Il y aussi et heureusement l’empreinte des contes de maman Blanche, sa première mère d’adoption qui a su imprimer en elle l’amour, l’estime de soi, le goût de la langue et du dessin, qui a su voir en elle un être « unique », maman Phrasie et sa tendresse culinaire pour sa « pour’enfant », ou Paupiette, l’incroyable « bohémienne, nabote et obèse » aimée au premier regard, dans la boue d’une bagarre, pour sa vitalité, sa verve robuste, son honnêteté humaine.

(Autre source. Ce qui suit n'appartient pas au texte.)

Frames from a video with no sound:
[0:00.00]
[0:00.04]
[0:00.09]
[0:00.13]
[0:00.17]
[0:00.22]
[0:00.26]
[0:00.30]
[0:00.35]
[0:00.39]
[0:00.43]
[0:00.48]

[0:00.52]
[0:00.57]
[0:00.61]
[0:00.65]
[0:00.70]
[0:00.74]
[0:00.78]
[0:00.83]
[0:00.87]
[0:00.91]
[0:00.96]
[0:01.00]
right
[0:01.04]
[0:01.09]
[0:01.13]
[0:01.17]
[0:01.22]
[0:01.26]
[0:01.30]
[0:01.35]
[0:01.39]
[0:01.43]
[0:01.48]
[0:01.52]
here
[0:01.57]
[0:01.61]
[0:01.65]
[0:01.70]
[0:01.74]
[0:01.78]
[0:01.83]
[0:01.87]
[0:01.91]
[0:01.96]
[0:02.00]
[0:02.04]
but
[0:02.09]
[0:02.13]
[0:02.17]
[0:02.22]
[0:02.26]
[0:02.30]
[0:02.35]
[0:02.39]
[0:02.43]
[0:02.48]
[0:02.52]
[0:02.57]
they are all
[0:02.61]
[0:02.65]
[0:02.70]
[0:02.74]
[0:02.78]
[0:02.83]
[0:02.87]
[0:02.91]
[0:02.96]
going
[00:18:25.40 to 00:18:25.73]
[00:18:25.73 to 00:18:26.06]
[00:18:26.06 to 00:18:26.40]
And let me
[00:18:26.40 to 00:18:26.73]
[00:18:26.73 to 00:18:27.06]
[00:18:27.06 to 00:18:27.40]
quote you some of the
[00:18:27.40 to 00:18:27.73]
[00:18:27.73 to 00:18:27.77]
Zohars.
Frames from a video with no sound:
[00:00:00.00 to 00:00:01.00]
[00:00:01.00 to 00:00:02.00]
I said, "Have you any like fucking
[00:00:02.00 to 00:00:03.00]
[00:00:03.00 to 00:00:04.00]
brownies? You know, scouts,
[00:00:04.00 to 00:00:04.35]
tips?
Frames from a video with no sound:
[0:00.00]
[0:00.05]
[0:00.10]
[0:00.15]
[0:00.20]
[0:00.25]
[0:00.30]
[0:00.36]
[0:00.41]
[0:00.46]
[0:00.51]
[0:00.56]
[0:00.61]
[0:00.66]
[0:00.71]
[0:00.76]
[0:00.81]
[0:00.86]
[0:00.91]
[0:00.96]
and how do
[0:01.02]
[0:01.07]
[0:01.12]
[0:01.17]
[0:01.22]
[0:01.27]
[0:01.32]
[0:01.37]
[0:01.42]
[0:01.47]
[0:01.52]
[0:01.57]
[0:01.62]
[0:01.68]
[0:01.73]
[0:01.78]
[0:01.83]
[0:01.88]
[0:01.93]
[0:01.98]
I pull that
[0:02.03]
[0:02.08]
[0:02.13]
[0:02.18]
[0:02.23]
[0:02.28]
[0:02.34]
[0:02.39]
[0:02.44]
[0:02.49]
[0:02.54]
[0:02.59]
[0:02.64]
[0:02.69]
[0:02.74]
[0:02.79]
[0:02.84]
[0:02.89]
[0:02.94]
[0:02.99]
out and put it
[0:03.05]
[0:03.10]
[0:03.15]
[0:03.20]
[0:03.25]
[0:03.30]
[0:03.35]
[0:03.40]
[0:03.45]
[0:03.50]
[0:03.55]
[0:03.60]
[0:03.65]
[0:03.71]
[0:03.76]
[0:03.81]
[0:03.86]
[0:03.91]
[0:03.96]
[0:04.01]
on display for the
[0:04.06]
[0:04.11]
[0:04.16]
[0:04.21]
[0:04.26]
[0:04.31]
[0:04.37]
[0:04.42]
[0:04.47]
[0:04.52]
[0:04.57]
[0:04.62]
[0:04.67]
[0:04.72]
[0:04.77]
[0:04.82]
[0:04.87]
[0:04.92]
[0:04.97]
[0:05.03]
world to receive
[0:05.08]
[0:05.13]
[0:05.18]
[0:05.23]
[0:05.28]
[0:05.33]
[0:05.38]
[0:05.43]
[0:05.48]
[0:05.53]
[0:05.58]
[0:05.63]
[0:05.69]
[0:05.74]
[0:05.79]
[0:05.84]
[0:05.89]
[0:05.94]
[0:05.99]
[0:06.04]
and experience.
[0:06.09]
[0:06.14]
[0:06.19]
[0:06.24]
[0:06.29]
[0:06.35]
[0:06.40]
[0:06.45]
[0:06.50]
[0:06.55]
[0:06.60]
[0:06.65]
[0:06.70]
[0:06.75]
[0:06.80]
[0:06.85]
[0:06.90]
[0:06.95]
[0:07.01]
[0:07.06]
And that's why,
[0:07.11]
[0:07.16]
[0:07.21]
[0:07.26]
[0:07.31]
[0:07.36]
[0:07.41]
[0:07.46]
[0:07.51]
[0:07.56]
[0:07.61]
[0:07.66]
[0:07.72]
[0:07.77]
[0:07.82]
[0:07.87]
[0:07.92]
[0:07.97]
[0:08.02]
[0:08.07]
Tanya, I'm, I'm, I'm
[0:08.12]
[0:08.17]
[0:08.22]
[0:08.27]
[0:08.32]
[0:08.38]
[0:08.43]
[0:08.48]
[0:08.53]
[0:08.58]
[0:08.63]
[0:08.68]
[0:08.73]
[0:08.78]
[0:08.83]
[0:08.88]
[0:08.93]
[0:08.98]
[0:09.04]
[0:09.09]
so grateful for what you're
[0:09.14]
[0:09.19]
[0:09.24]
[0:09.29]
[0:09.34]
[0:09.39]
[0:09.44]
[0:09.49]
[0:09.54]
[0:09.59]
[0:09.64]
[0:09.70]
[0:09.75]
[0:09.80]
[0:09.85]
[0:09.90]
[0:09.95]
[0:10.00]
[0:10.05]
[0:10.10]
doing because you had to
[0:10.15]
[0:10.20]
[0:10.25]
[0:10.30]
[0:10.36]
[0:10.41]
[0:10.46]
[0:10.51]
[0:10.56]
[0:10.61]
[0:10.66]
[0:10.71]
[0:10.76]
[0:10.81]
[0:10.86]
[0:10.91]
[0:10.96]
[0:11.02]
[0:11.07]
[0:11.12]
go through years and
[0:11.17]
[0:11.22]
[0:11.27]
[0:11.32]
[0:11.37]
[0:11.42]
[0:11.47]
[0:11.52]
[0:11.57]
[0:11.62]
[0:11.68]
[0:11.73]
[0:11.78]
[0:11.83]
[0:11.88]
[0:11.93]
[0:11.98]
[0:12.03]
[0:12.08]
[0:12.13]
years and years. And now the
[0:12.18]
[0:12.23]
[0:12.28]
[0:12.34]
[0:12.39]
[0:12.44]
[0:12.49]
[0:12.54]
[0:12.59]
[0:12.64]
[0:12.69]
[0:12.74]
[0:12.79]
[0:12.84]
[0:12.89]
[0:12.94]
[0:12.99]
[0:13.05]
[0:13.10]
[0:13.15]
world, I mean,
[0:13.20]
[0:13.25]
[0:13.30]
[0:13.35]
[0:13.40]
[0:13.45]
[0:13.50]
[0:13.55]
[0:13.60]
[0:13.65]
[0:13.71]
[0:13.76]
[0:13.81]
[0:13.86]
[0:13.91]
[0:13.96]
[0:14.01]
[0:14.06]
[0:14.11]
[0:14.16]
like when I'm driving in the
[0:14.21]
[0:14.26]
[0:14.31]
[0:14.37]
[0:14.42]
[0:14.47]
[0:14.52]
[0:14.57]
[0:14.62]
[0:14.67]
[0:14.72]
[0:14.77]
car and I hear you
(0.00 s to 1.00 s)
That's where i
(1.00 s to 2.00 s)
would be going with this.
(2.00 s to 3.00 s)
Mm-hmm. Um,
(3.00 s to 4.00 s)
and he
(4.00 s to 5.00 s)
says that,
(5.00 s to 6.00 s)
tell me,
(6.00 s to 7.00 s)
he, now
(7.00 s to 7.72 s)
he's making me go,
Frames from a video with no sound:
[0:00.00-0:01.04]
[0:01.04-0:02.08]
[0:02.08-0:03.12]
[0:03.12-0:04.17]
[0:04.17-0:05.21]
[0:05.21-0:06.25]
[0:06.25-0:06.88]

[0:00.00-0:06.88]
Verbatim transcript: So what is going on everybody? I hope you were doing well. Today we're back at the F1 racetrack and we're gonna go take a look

Et puis la rencontre après-guerre avec Samuel-Alexandre Szczupak, « Napoléon » aventurier, souple, rigoureux, élégant, résistant, homme politique, avocat, pénétrant et perspicace, et pour Yvette à la dérive, « duègne », puis sauveur de celle qu’il avait rebaptisée tendrement et poétiquement « Air Bleu ». Et peu après, l’époux d’une vie. Leur fils Ariel a consacré deux sites à l’histoire et à l’œuvre de sa mère, peintre et poète. Auxquels j’emprunte ce beau portrait d’Yvette en héroïne à la Cocteau de l’unique film écrit par René Char et produit par Yvonne Zervos : Sur les hauteurs.
Comme aussi le bois gravé de 1970 où s’invente « la famille qui ne fut pas » et la réunion rêvée mais jamais accomplie des cinq enfants Thomas-Launay, rêve et douleur inapaisés qui sont, aussi, à l’origine de ce livre.